[Collected data entries]
□ □ □ □ □ □ □
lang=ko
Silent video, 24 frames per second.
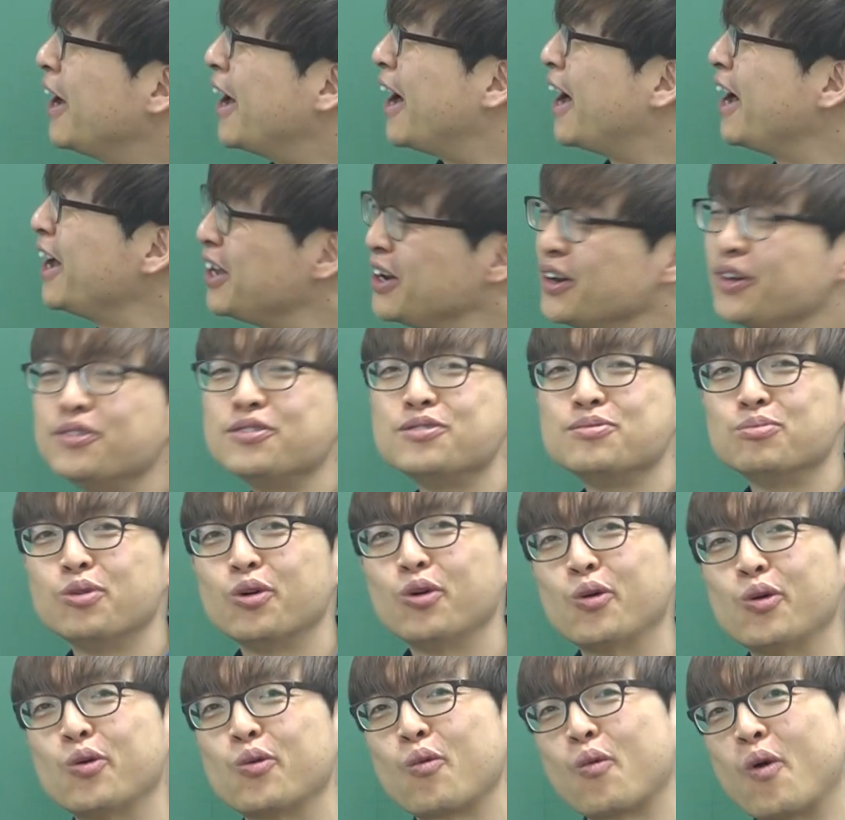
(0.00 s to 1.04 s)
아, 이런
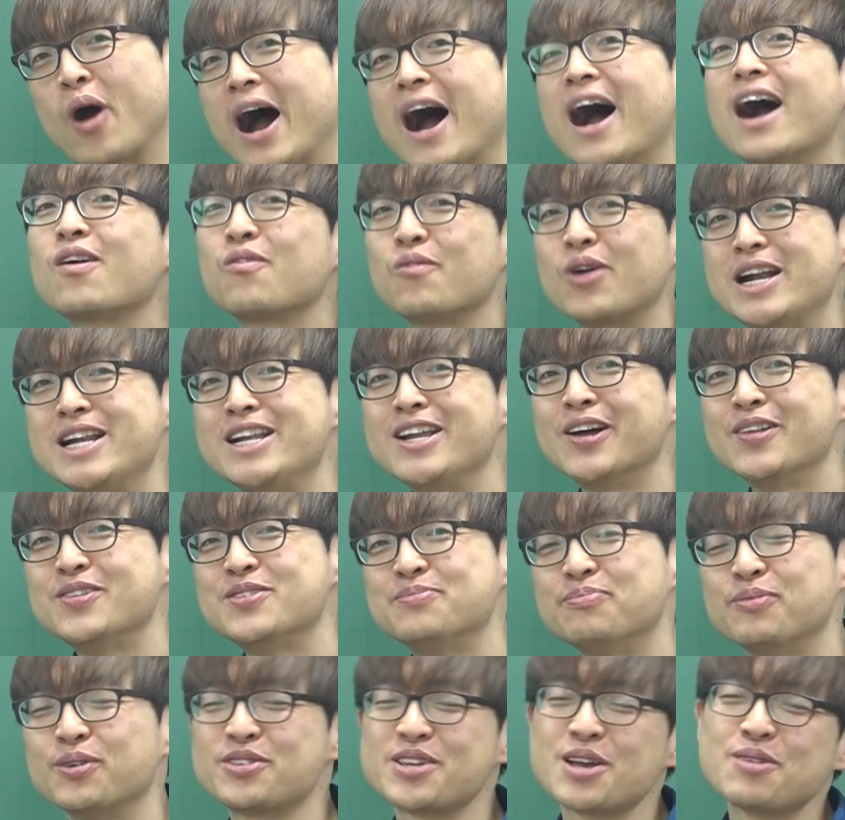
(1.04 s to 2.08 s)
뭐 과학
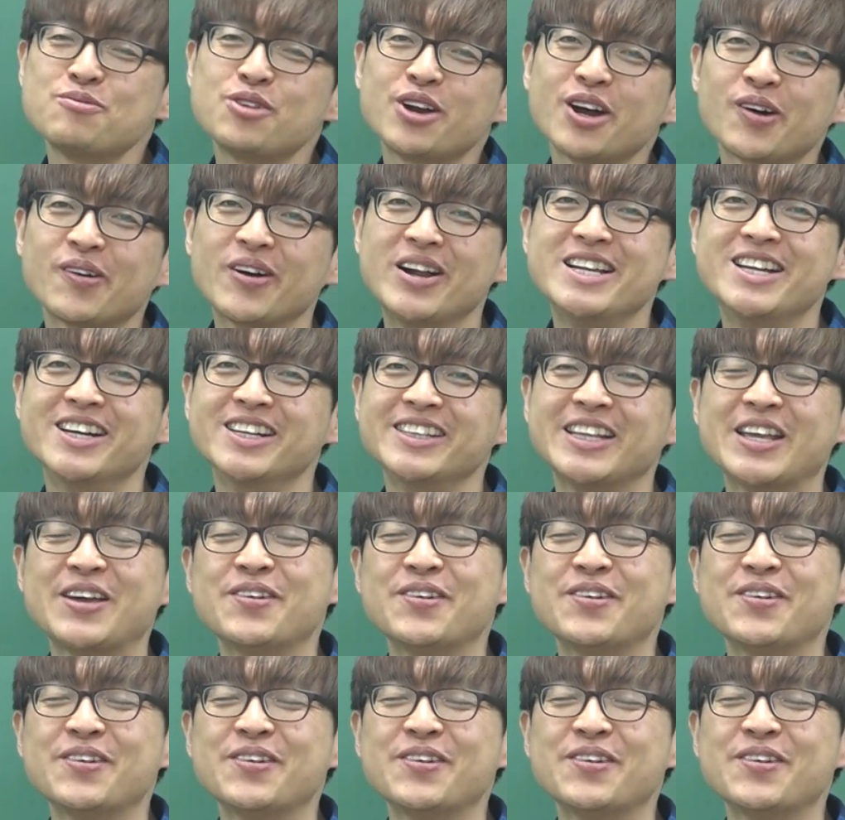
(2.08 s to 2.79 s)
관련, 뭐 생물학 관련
□ □ □ □ □ □ □
# [Work required]
Omit the pictures. Output every record above word for word.

# [Written answer]
lang=ko
Silent video, 24 frames per second.
(0.00 s to 1.04 s)
아, 이런
(1.04 s to 2.08 s)
뭐 과학
(2.08 s to 2.79 s)
관련, 뭐 생물학 관련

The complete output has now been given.